▶ YOUR OBJECTIVE:
In the records below, reproduce exactly the lines from the one containing "(10.67 s to 11.73 s)" through the one containing "(23.47 s to 24.47 s)", both included, and omit the pictures.

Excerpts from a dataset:
--------------------

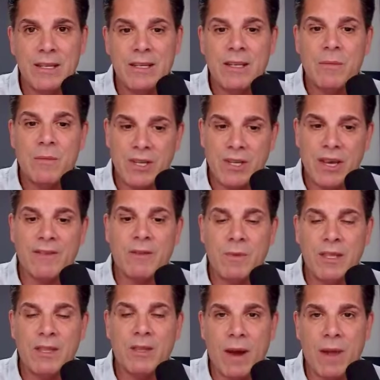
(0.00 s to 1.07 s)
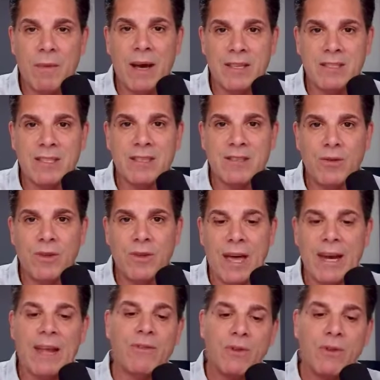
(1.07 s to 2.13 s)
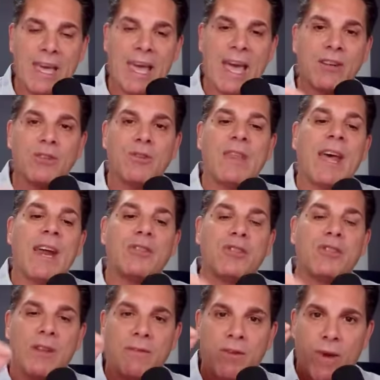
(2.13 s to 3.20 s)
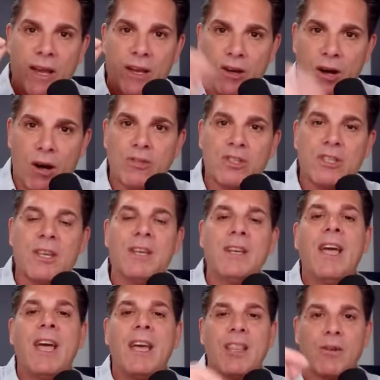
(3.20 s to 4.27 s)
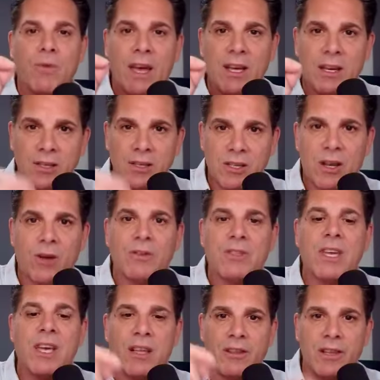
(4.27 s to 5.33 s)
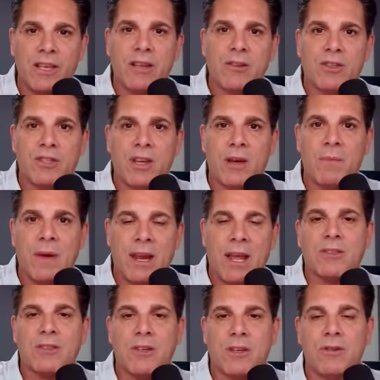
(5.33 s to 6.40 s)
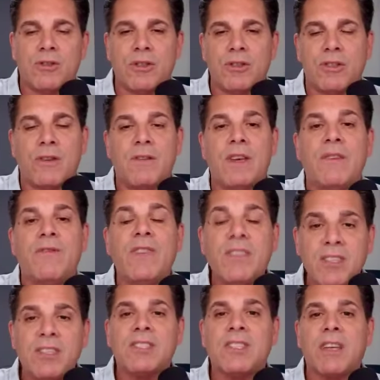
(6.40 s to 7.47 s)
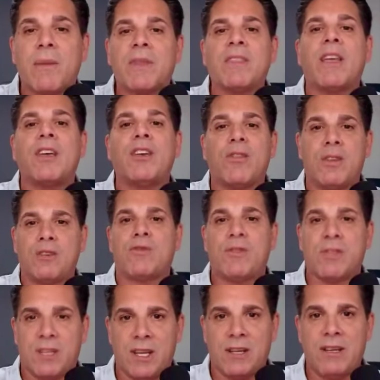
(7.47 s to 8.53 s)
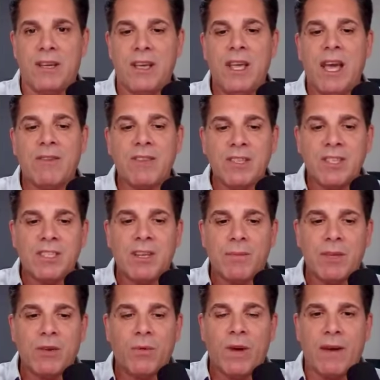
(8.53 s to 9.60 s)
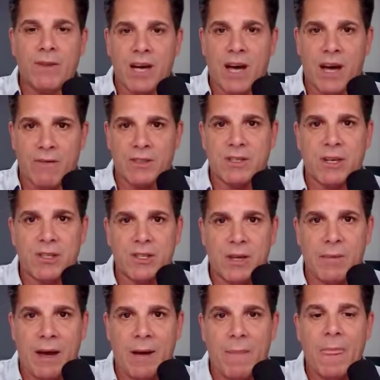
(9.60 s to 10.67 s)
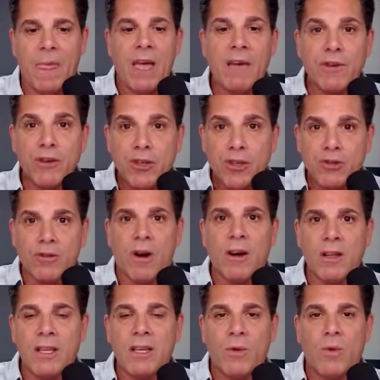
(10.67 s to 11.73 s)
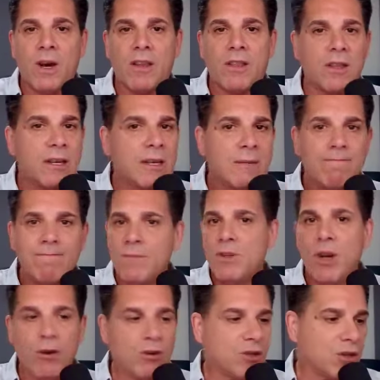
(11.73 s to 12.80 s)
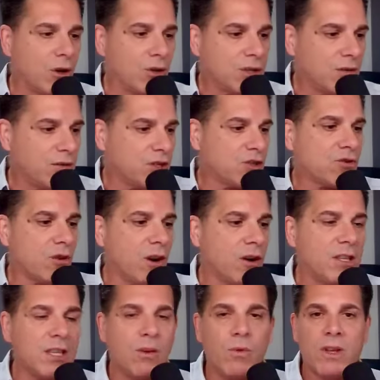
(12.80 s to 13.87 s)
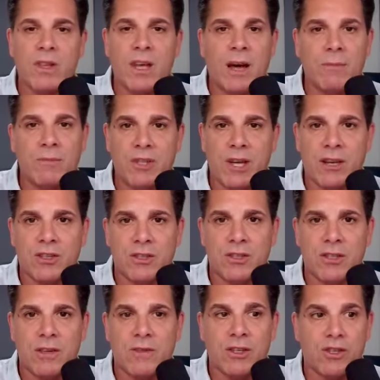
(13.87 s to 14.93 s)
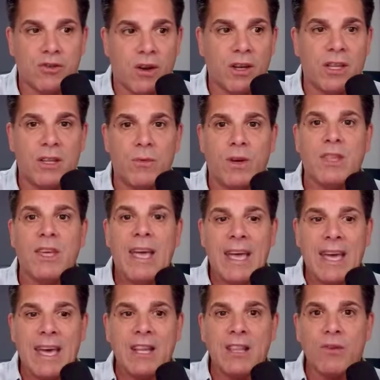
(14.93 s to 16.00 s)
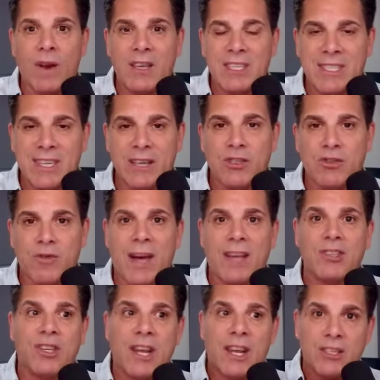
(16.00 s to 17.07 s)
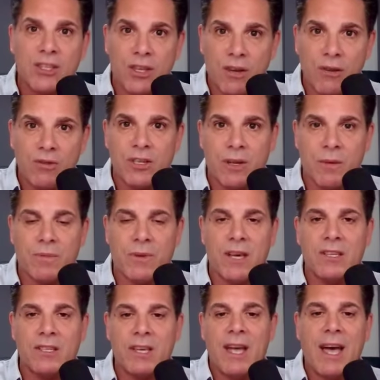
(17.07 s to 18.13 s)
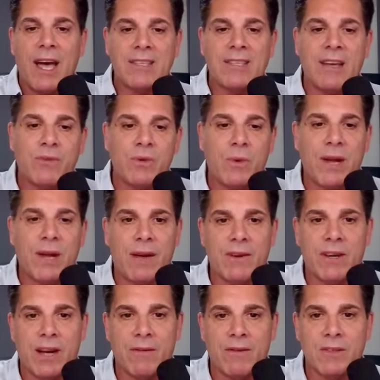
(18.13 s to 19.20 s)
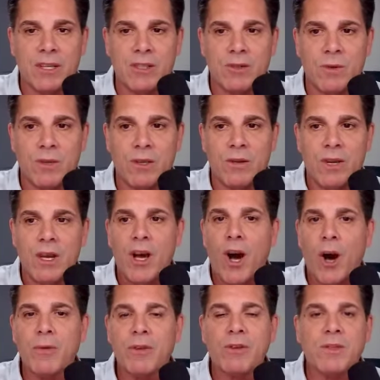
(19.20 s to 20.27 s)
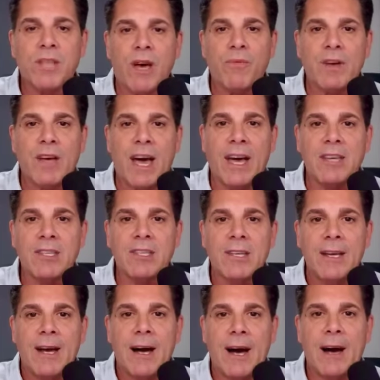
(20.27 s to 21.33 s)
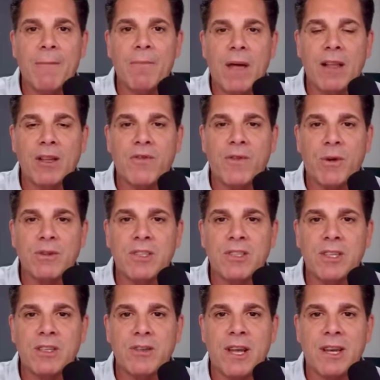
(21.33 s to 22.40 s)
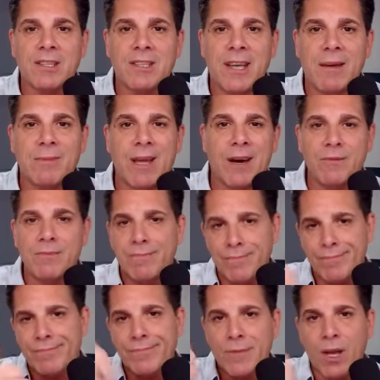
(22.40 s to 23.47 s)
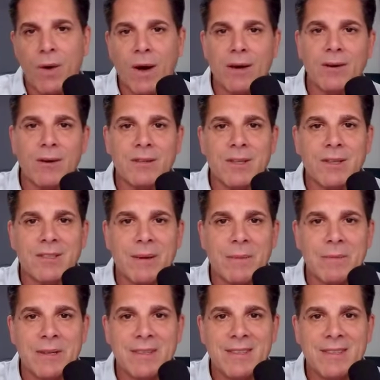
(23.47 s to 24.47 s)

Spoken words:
But you have to be in the right mindset to do that. And if you can't do that unless you have the right coaching, the right consulting, leadership, and execution. So if this is something that you're interested in, if this is something you want to have a conversation about, if you're struggling with no-shows, if you're struggling with objections, if you're struggling with getting the right sales strategy and execution in place, I definitely want to have a conversation with you. Hope this was helpful, guys. I look forward to seeing you next time. Now, go out and go sell something.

--------------------

▶ SOLUTION:
(10.67 s to 11.73 s)
(11.73 s to 12.80 s)
(12.80 s to 13.87 s)
(13.87 s to 14.93 s)
(14.93 s to 16.00 s)
(16.00 s to 17.07 s)
(17.07 s to 18.13 s)
(18.13 s to 19.20 s)
(19.20 s to 20.27 s)
(20.27 s to 21.33 s)
(21.33 s to 22.40 s)
(22.40 s to 23.47 s)
(23.47 s to 24.47 s)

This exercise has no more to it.